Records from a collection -
== Segment start ==

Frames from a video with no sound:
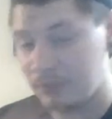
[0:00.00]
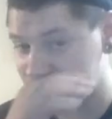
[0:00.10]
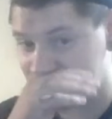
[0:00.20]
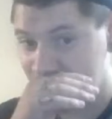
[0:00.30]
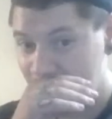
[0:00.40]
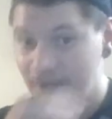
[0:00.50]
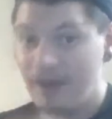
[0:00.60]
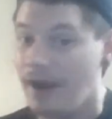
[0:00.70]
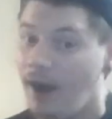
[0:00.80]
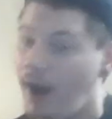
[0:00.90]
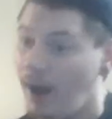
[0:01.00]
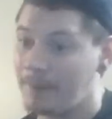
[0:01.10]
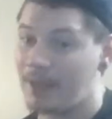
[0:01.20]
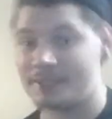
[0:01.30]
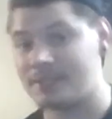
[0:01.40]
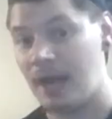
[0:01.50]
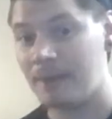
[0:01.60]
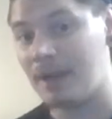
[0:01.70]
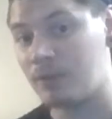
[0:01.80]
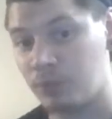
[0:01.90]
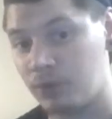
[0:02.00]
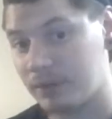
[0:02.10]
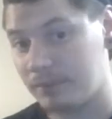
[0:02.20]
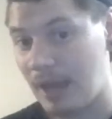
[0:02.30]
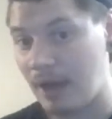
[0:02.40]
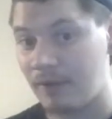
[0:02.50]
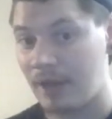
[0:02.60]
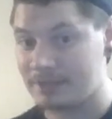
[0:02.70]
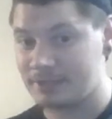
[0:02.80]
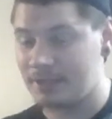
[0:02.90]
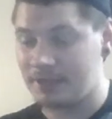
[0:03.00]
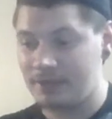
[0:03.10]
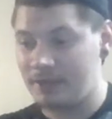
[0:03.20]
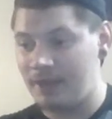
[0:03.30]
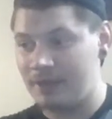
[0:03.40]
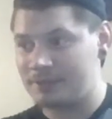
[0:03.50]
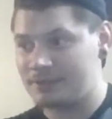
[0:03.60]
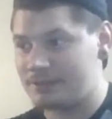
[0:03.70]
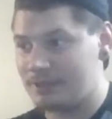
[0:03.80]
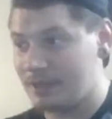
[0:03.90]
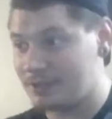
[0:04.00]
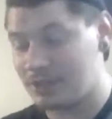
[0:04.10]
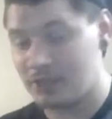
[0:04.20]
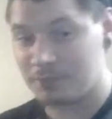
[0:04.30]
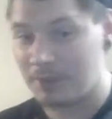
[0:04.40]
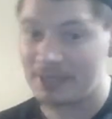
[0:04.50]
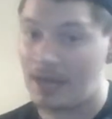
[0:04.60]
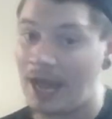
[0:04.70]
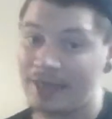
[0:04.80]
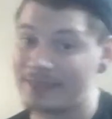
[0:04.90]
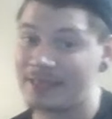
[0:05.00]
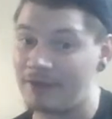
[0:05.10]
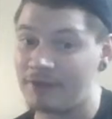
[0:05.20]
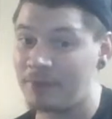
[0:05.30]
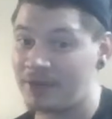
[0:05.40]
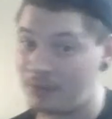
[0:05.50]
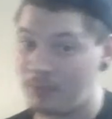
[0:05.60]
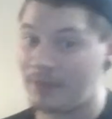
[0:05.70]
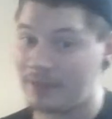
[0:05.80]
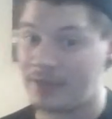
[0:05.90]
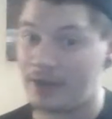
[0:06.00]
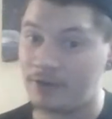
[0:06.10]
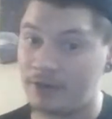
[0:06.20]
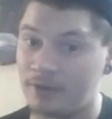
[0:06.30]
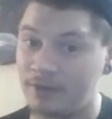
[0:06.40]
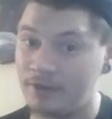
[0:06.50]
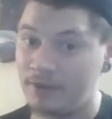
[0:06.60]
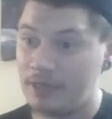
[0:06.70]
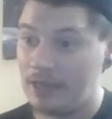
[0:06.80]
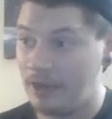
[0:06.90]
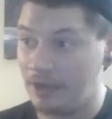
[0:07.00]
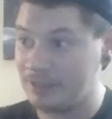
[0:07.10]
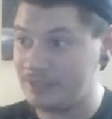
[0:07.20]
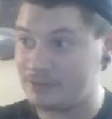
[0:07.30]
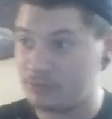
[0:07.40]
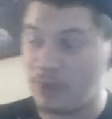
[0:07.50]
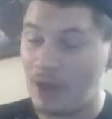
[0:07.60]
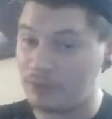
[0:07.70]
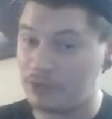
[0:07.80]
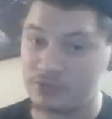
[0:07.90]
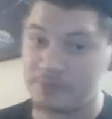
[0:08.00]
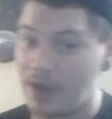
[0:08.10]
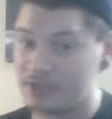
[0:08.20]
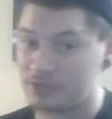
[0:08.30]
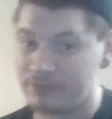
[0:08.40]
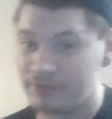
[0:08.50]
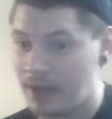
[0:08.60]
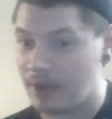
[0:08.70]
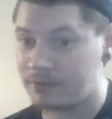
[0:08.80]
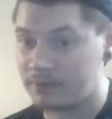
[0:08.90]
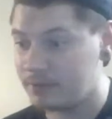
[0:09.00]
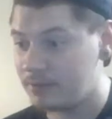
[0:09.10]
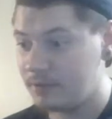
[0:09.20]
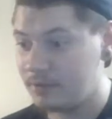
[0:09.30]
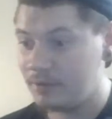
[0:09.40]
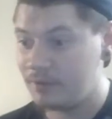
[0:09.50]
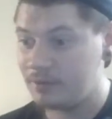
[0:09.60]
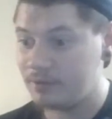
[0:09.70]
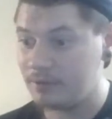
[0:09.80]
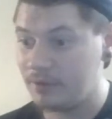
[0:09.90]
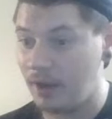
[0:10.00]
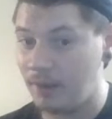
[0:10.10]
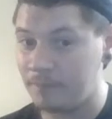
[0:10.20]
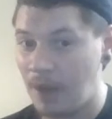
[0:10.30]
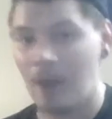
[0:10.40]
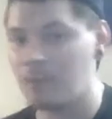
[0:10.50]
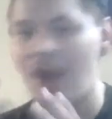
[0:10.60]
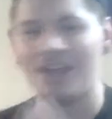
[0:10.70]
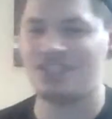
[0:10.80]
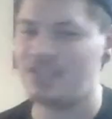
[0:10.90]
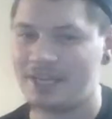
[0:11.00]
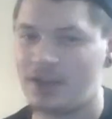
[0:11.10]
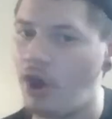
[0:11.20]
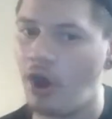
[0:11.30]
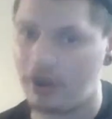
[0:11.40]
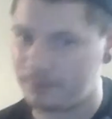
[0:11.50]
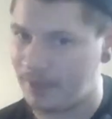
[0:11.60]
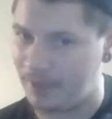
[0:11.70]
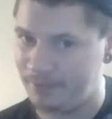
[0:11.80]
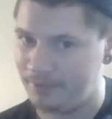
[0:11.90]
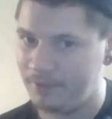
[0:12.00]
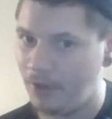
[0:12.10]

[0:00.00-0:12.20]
Which I'm not ruling him out as a suspect. I think everybody around that area, at least around where those bodies were found, I'm watching like a hawk, man.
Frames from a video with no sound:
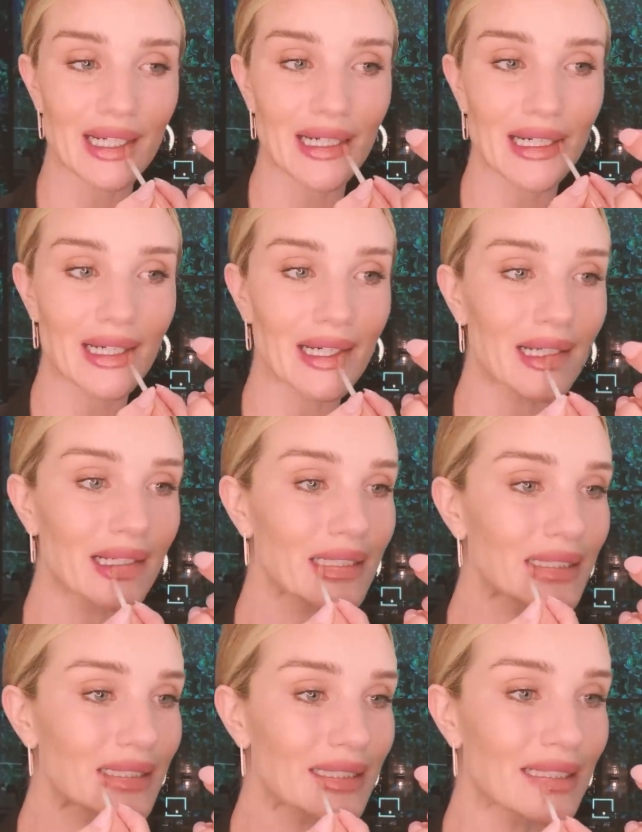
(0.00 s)

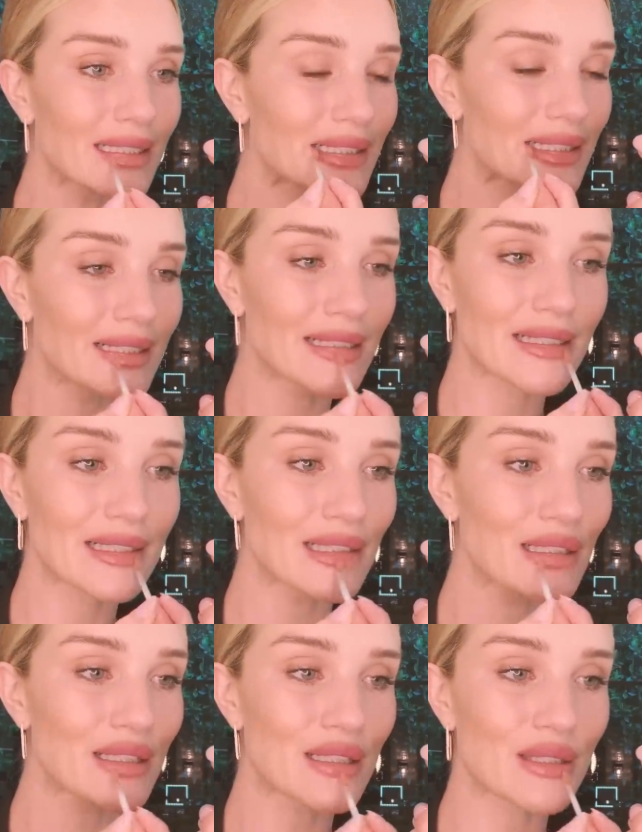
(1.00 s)
and
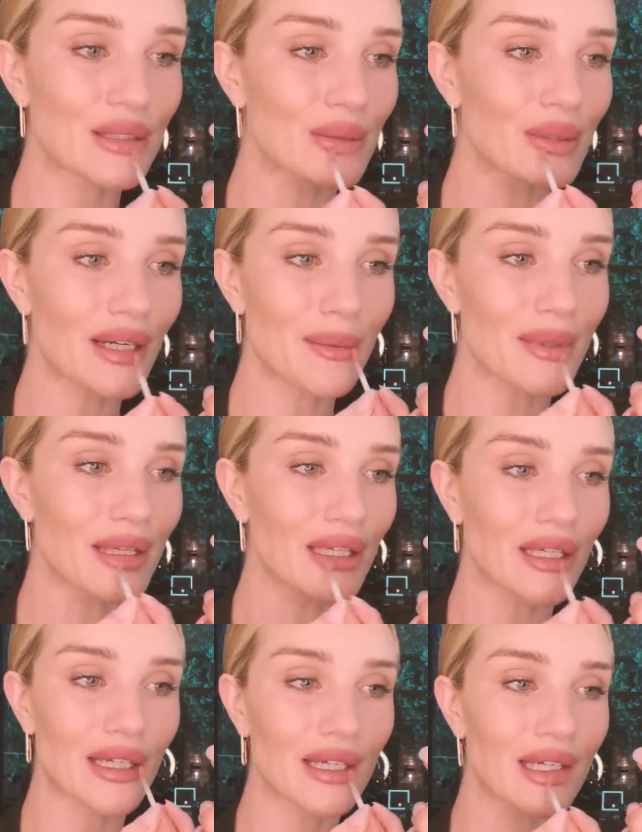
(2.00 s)

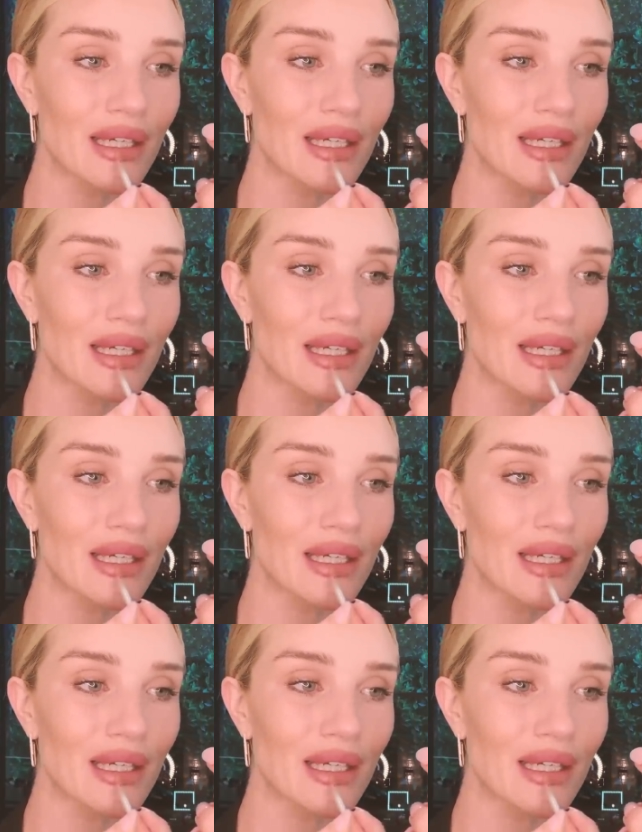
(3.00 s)
swiping.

== Segment end ==

Task to carry out - The records are to be duplicated in full and exactly, with images left out.

Answer to this exercise -
Frames from a video with no sound:
[0:00.00]
[0:00.10]
[0:00.20]
[0:00.30]
[0:00.40]
[0:00.50]
[0:00.60]
[0:00.70]
[0:00.80]
[0:00.90]
[0:01.00]
[0:01.10]
[0:01.20]
[0:01.30]
[0:01.40]
[0:01.50]
[0:01.60]
[0:01.70]
[0:01.80]
[0:01.90]
[0:02.00]
[0:02.10]
[0:02.20]
[0:02.30]
[0:02.40]
[0:02.50]
[0:02.60]
[0:02.70]
[0:02.80]
[0:02.90]
[0:03.00]
[0:03.10]
[0:03.20]
[0:03.30]
[0:03.40]
[0:03.50]
[0:03.60]
[0:03.70]
[0:03.80]
[0:03.90]
[0:04.00]
[0:04.10]
[0:04.20]
[0:04.30]
[0:04.40]
[0:04.50]
[0:04.60]
[0:04.70]
[0:04.80]
[0:04.90]
[0:05.00]
[0:05.10]
[0:05.20]
[0:05.30]
[0:05.40]
[0:05.50]
[0:05.60]
[0:05.70]
[0:05.80]
[0:05.90]
[0:06.00]
[0:06.10]
[0:06.20]
[0:06.30]
[0:06.40]
[0:06.50]
[0:06.60]
[0:06.70]
[0:06.80]
[0:06.90]
[0:07.00]
[0:07.10]
[0:07.20]
[0:07.30]
[0:07.40]
[0:07.50]
[0:07.60]
[0:07.70]
[0:07.80]
[0:07.90]
[0:08.00]
[0:08.10]
[0:08.20]
[0:08.30]
[0:08.40]
[0:08.50]
[0:08.60]
[0:08.70]
[0:08.80]
[0:08.90]
[0:09.00]
[0:09.10]
[0:09.20]
[0:09.30]
[0:09.40]
[0:09.50]
[0:09.60]
[0:09.70]
[0:09.80]
[0:09.90]
[0:10.00]
[0:10.10]
[0:10.20]
[0:10.30]
[0:10.40]
[0:10.50]
[0:10.60]
[0:10.70]
[0:10.80]
[0:10.90]
[0:11.00]
[0:11.10]
[0:11.20]
[0:11.30]
[0:11.40]
[0:11.50]
[0:11.60]
[0:11.70]
[0:11.80]
[0:11.90]
[0:12.00]
[0:12.10]

[0:00.00-0:12.20]
Which I'm not ruling him out as a suspect. I think everybody around that area, at least around where those bodies were found, I'm watching like a hawk, man.
Frames from a video with no sound:
(0.00 s)

(1.00 s)
and
(2.00 s)

(3.00 s)
swiping.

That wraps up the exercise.